Of course, Rome had long-lasting effects on Europe. Roman law and institutions influenced the laws and institutions that the kingdoms of the barbarians set up after the collapse of the Western Roman Empire. It was also Rome’s fall that created the decentralized political landscape that developed into the feudal order. The disappearance of slavery and the emergence of independent cities were long, drawn out (and, of course, historically contingent) by-products of this process. These would become particularly consequential when the Black Death shook feudal society deeply. Out of the ashes of the Black Death emerged stronger towns and cities, and a peasantry no longer tied to the land and newly free of feudal obligations. It was precisely these critical junctures unleashed by the fall of the Roman Empire that led to a strong institutional drift affecting all of Europe in a way that has no parallel in sub-Saharan Africa, Asia, or the Americas.

By the sixteenth century, Europe was institutionally very distinct from sub-Saharan Africa and the Americas. Though not much richer than the most spectacular Asian civilizations in India or China, Europe differed from these polities in some key ways. For example, it had developed representative institutions of a sort unseen there. These were to play a critical role in the development of inclusive institutions.
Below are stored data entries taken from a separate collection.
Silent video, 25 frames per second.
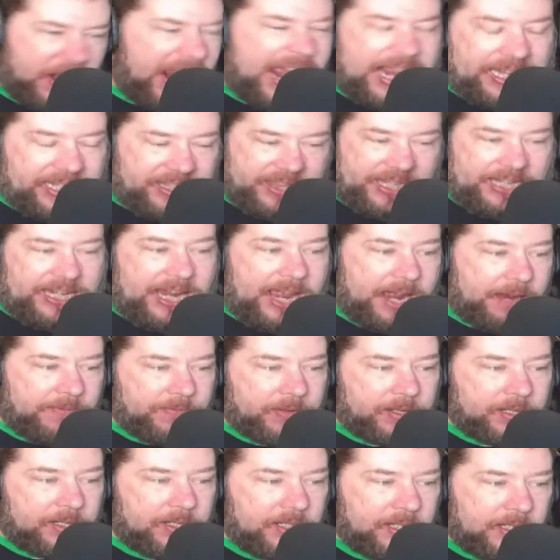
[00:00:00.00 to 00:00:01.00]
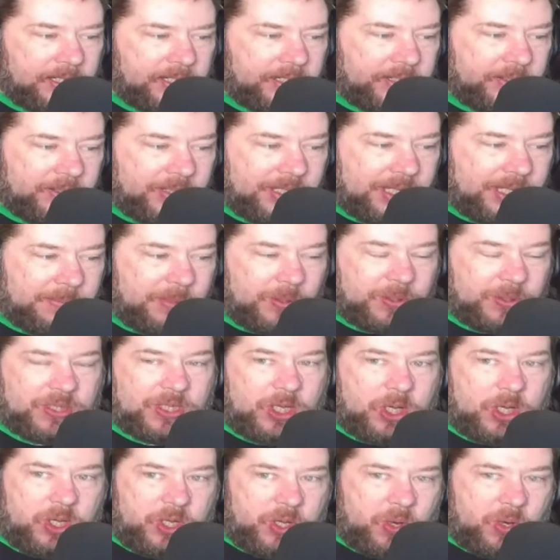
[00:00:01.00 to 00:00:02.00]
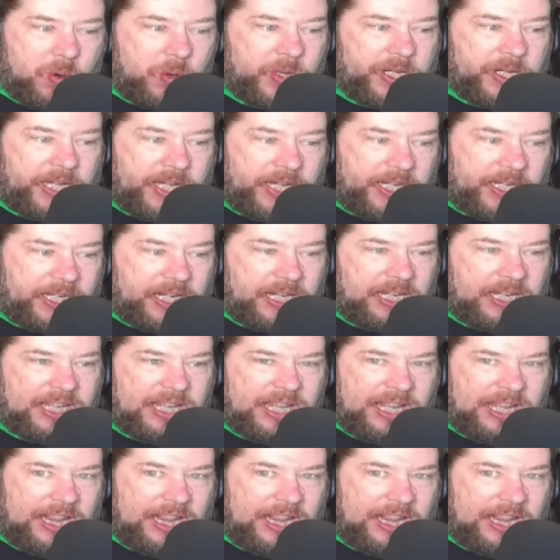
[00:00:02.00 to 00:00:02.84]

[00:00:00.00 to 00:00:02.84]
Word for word: anything ever is the most annoying,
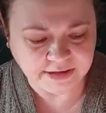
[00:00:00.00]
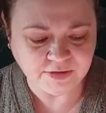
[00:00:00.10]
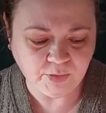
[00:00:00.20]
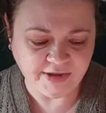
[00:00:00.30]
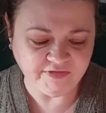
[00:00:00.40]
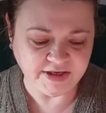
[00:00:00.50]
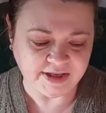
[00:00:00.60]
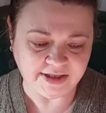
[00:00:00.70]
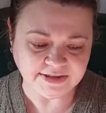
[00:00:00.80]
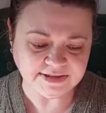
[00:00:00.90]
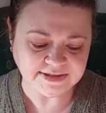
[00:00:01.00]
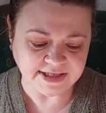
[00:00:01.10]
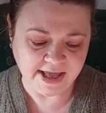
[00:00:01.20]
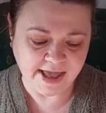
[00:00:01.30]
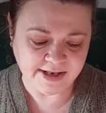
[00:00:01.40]
Wave in ends
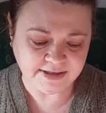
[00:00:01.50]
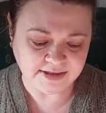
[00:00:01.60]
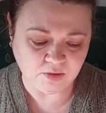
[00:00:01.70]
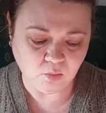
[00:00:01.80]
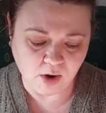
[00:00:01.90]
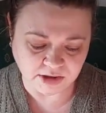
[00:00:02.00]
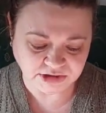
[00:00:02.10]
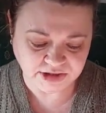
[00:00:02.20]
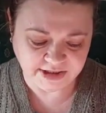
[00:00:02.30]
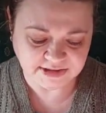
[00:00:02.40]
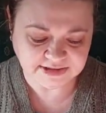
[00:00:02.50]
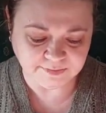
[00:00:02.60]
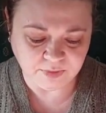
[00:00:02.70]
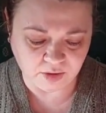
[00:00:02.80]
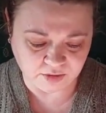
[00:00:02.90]
and wash this,
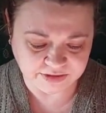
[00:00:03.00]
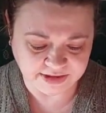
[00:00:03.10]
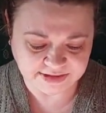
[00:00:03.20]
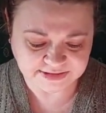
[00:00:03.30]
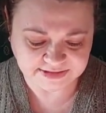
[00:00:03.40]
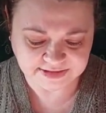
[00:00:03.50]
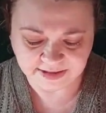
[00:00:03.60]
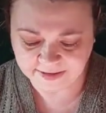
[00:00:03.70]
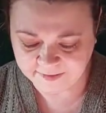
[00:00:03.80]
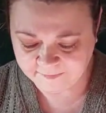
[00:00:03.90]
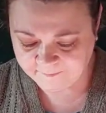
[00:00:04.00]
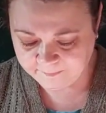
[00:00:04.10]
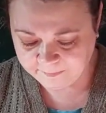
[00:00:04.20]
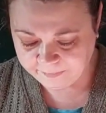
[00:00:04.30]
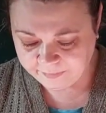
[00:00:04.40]
block this,
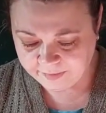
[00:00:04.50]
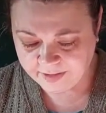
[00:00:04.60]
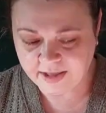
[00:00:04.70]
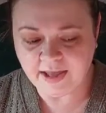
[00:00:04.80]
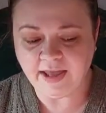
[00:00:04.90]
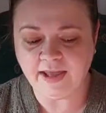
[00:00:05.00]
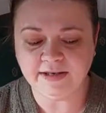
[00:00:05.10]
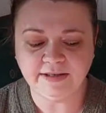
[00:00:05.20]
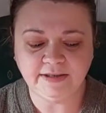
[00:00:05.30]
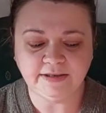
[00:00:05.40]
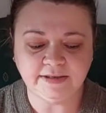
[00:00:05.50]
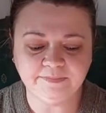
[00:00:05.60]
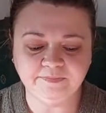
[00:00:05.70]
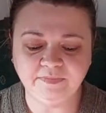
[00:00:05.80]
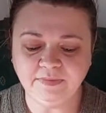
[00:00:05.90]
and
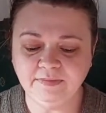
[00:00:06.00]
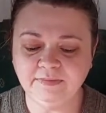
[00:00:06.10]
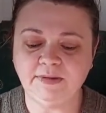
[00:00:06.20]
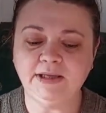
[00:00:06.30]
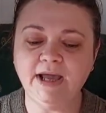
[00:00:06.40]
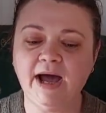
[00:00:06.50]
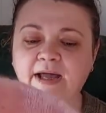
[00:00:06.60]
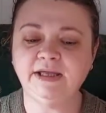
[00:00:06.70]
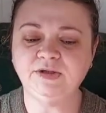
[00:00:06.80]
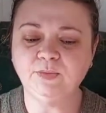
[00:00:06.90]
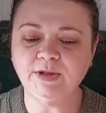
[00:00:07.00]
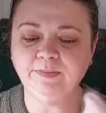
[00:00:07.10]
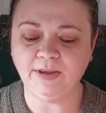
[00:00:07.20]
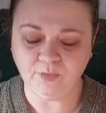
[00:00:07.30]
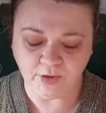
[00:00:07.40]
yeah, it will
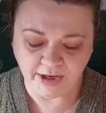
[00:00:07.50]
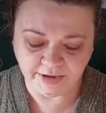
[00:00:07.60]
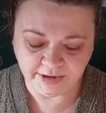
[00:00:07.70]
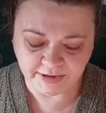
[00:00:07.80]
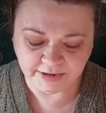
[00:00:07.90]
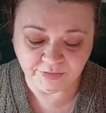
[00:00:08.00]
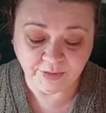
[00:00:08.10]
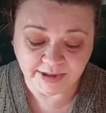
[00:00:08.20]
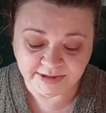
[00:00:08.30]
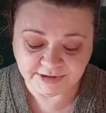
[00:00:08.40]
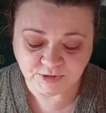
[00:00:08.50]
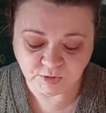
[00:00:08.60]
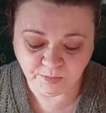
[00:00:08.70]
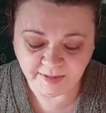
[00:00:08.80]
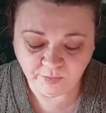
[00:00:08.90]
be ready
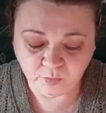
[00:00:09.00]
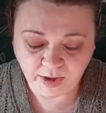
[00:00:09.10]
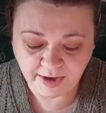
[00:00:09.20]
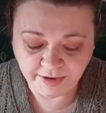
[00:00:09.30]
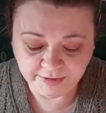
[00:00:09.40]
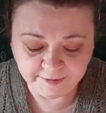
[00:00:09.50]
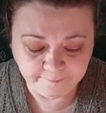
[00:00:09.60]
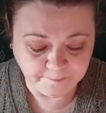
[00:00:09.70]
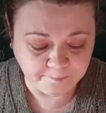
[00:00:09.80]
to be weared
As we will see in the next two chapters, small institutional differences would be the ones that would really matter within Europe; and these favored England, because it was there that the feudal order had made way most comprehensively for commercially minded farmers and independent urban centers where merchants and industrialists could flourish. These groups were already demanding more secure property rights, different economic institutions, and political voice from their monarchs. This whole process would come to a head in the seventeenth century.